>>>>
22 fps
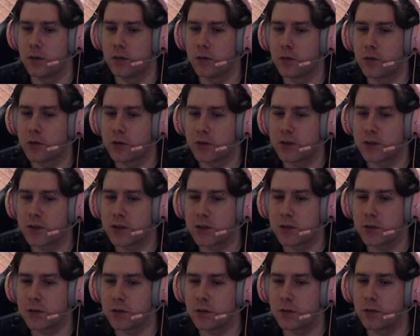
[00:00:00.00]

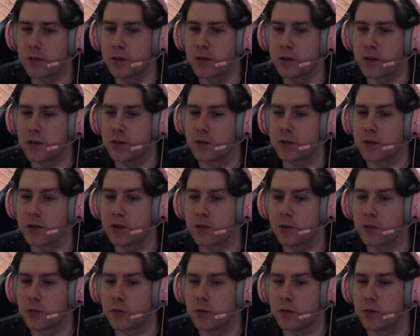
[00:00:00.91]
where's
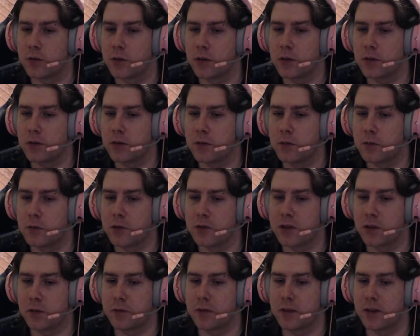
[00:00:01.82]
this one, right?
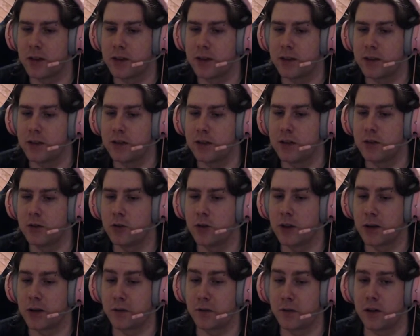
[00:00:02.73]
Frontier Field 8, and then you
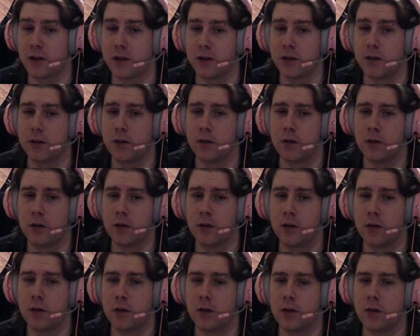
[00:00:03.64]
click Find.
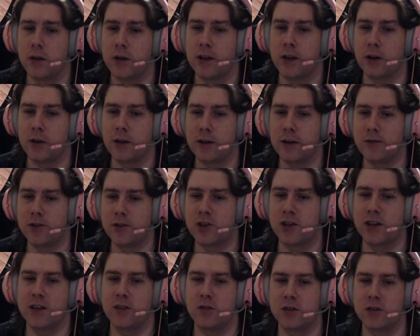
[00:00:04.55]
Now I've
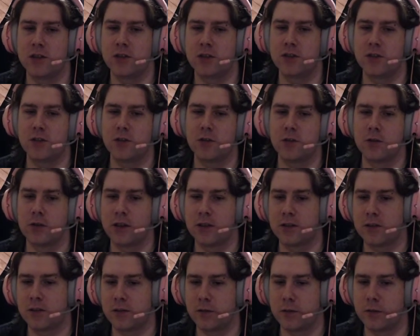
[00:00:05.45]
changed it so
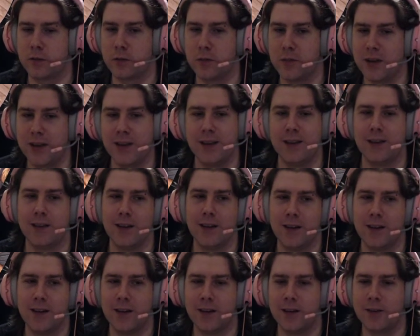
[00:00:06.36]
that for me,
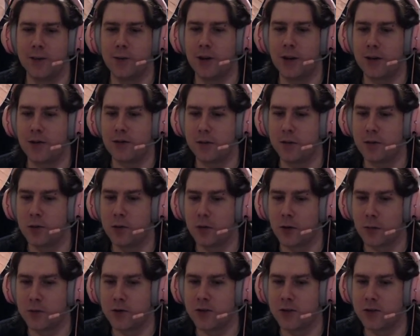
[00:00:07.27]
you have a few
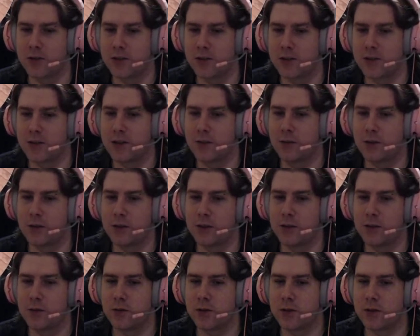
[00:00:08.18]
options that you can
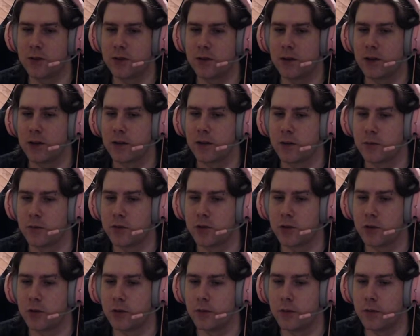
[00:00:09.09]
use. Hang on, let me
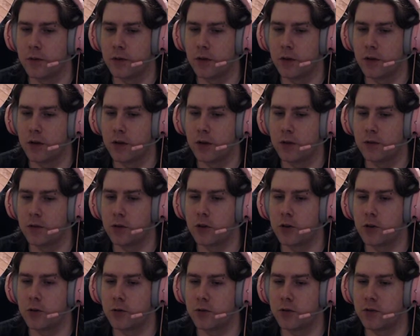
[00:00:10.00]
show you. You
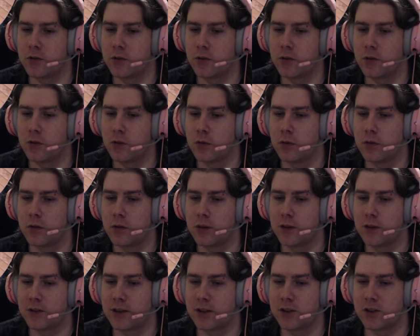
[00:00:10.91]
go to
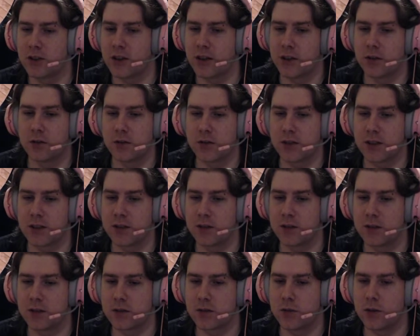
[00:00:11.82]
navigation icon
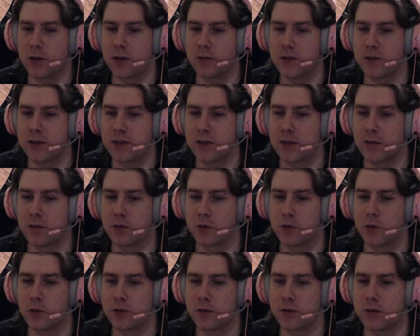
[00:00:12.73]
settings, you have these
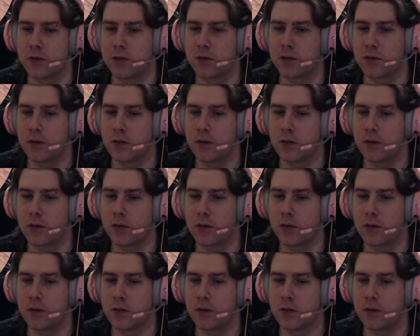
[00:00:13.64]
different ones.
<<<<
# Exercise requirements
None of the pictures belongs in the answer, but all the entries must be repeated exactly.

# Answer
22 fps
[00:00:00.00]

[00:00:00.91]
where's
[00:00:01.82]
this one, right?
[00:00:02.73]
Frontier Field 8, and then you
[00:00:03.64]
click Find.
[00:00:04.55]
Now I've
[00:00:05.45]
changed it so
[00:00:06.36]
that for me,
[00:00:07.27]
you have a few
[00:00:08.18]
options that you can
[00:00:09.09]
use. Hang on, let me
[00:00:10.00]
show you. You
[00:00:10.91]
go to
[00:00:11.82]
navigation icon
[00:00:12.73]
settings, you have these
[00:00:13.64]
different ones.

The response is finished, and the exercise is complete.